Rocketed into fame by the Geller affair, Randi has gone on to expose psychics, dowsers, levitators, astrologers and other naive or fraudulent stars of the paranormal world. For example, after a St. Louis parapsychology laboratory claimed to have discovered two boys who could mentally bend spoons, create images on unexposed photographic film and change the position of clock hands, Randi pounced. The precocious wizards, he declared, were in fact skilled amateur magicians. With Randi's connivance, they had been planted in the lab -- which soon lost its funding and closed down. And when a psychic demonstrated on a TV show that he could mentally cause pages of a book to flip, Randi sprinkled bits of Styrofoam around the opened book and asked for a repeat performance. The psychic, who had been unobtrusively exhaling through his lips to turn the pages, balked, all too aware that flying Styrofoam would literally blow his act.

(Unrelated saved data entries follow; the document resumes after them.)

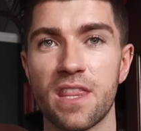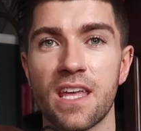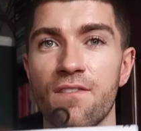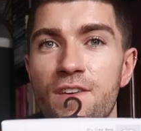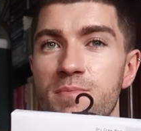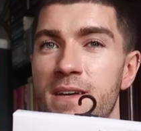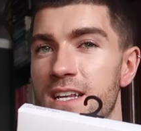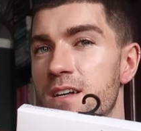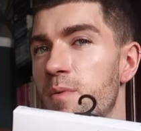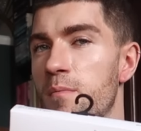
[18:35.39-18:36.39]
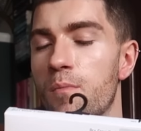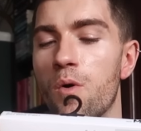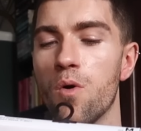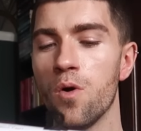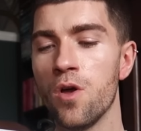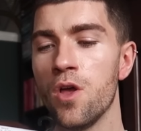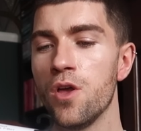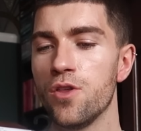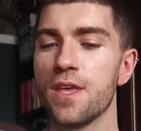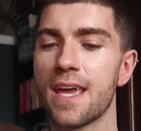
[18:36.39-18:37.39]
I think if you spend a little bit more,
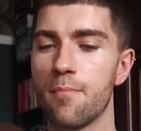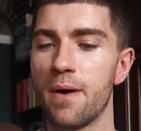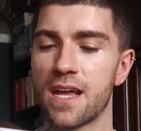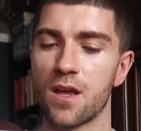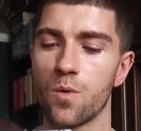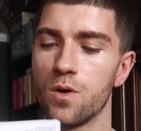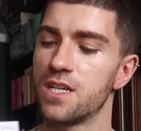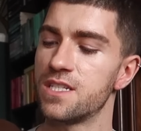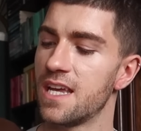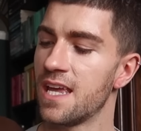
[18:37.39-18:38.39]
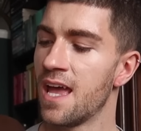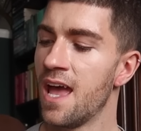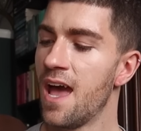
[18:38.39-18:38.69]
you get back in quality.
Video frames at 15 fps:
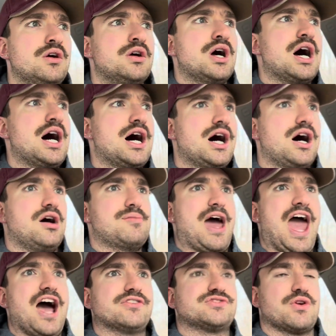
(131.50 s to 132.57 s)

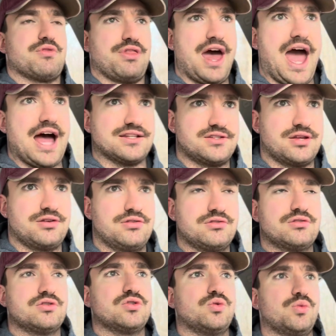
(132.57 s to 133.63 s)
After that,
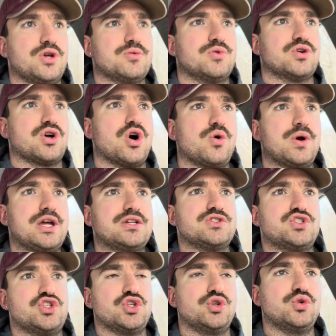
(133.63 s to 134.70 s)
we will go
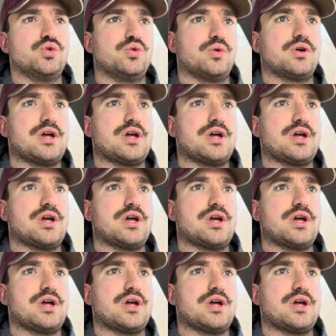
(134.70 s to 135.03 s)
into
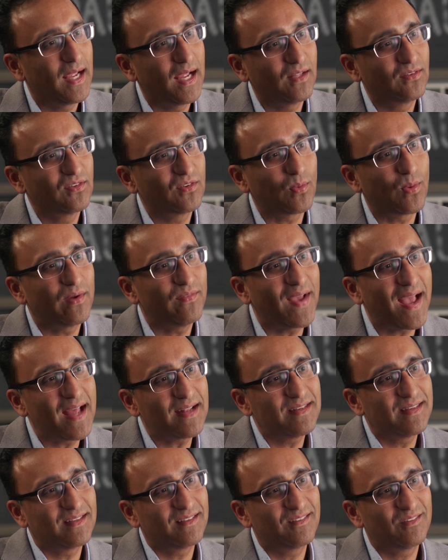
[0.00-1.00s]
And so I've
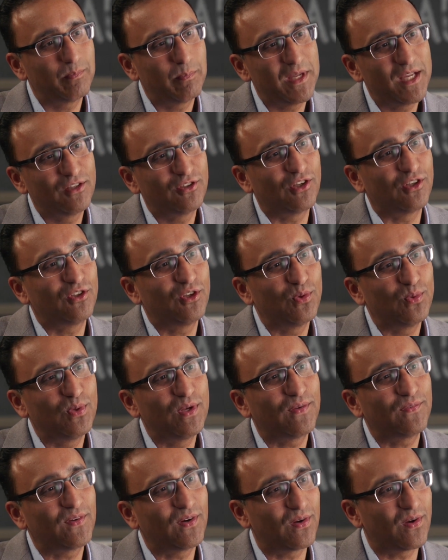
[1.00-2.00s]
had to speak to two
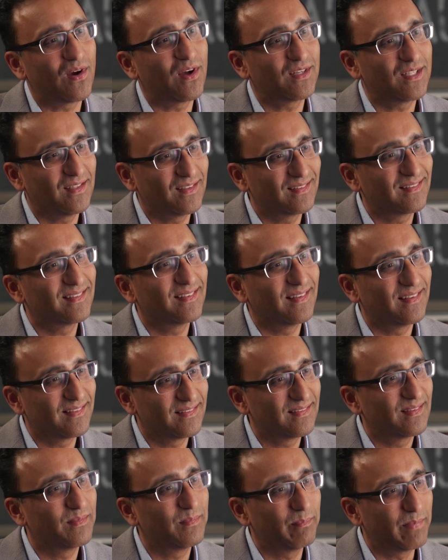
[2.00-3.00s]
different
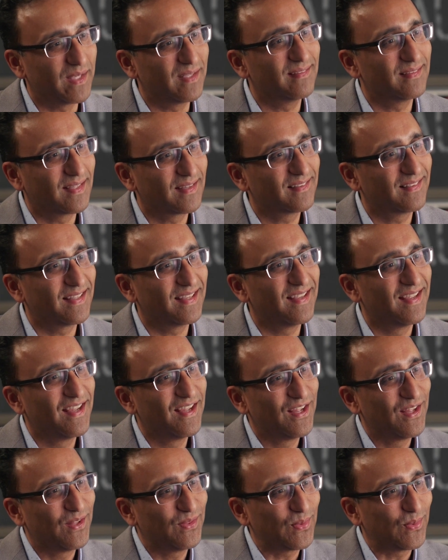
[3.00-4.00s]
audiences, basically
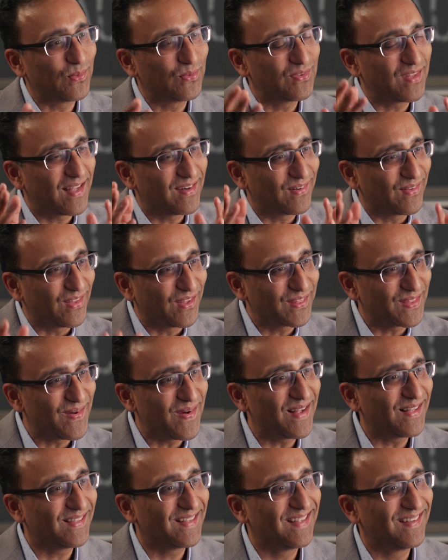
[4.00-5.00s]
those that are the
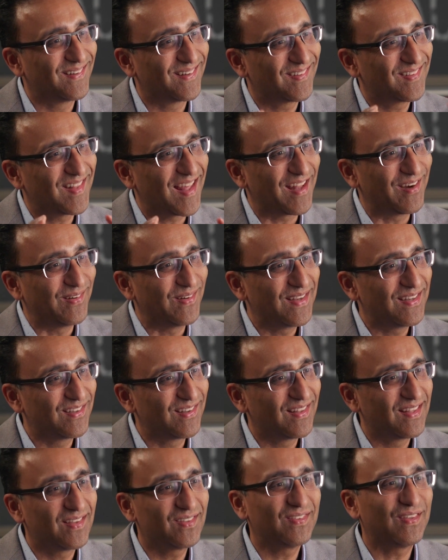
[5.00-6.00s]
thought leaders that are
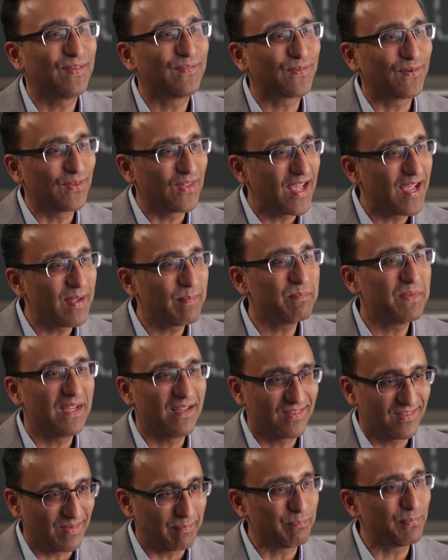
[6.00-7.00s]
into this. And for them,
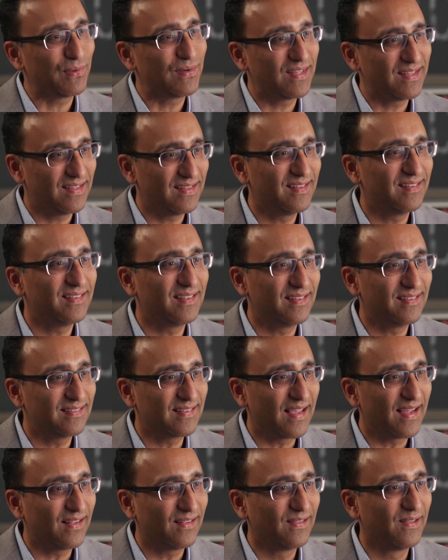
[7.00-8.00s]
it's a pretty easy
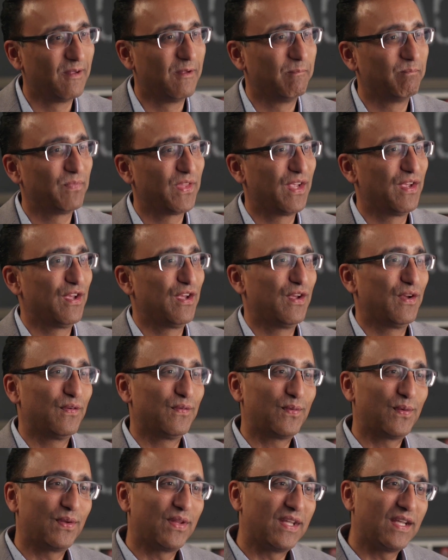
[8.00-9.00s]
sell.
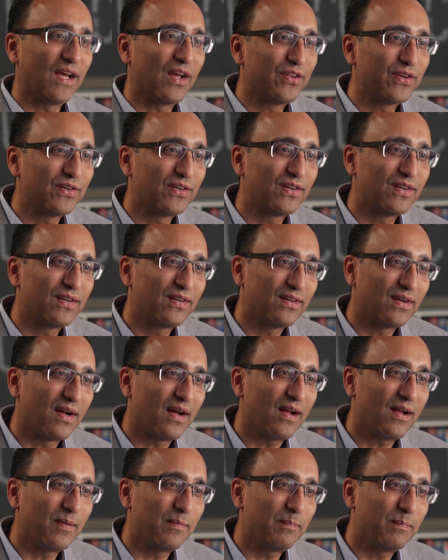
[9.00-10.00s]
For the other
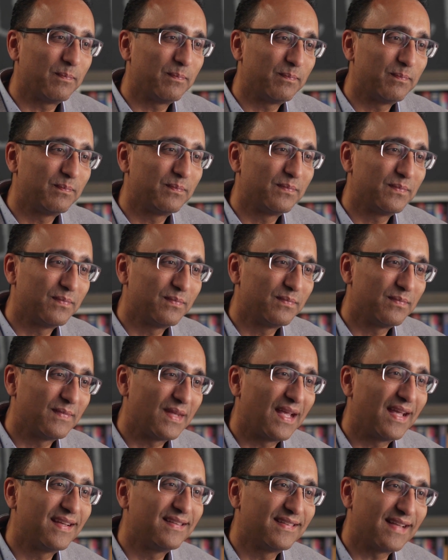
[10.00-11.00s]
um,
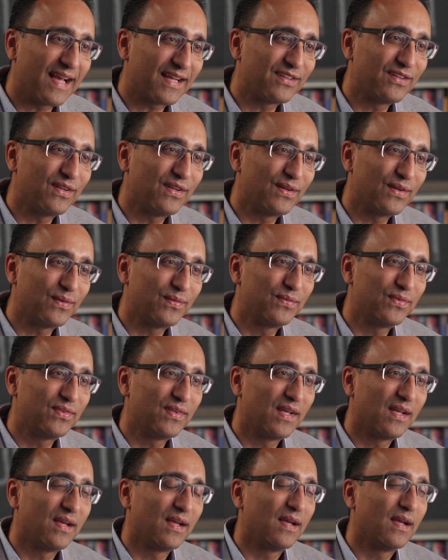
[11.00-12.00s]

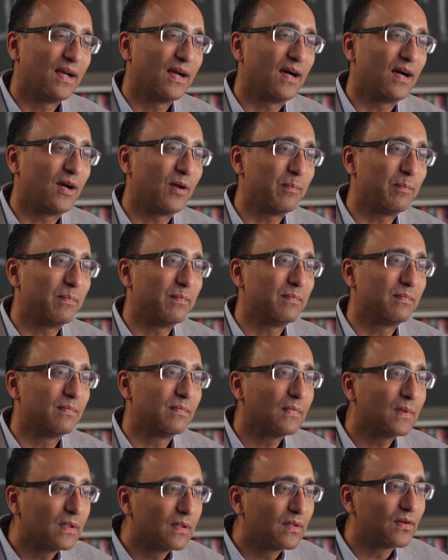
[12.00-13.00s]
executives, um,
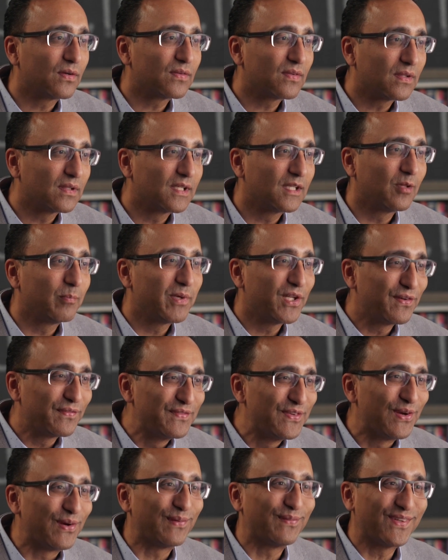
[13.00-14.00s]
there's a little bit of
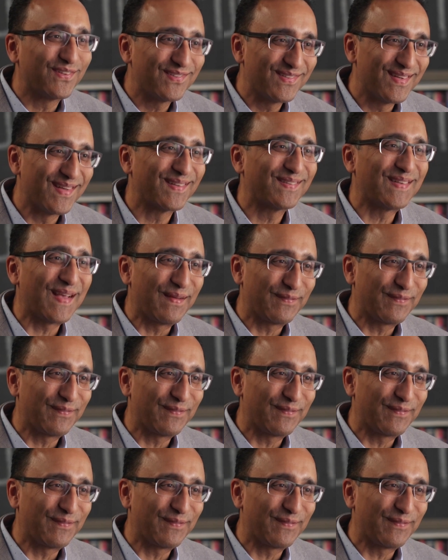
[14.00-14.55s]
nervousness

None of Randi's exploits better illustrates his ingenuity than his 1986 exposure of Peter Popoff, the TV evangelist who claimed to be guided by God's voice. Popoff would race around an auditorium, striding up to dozens of people he had never met, greeting them by name, reciting their addresses, diagnosing their illnesses and then pretending to heal them with a laying on of hands. With the help of several volunteers, a video camera and a radio frequency scanner, Randi discovered that Popoff's wife Elizabeth toured the audience before the service began and engaged in seemingly casual chitchat. In her oversize purse was a radio transmitter that carried the conversations backstage, where Popoff transcribed them. When the evangelist later made his rounds of the audience, he had in his left ear a hidden miniature receiver that enabled Elizabeth, now backstage, to direct him to those members of the audience she had already pumped for information.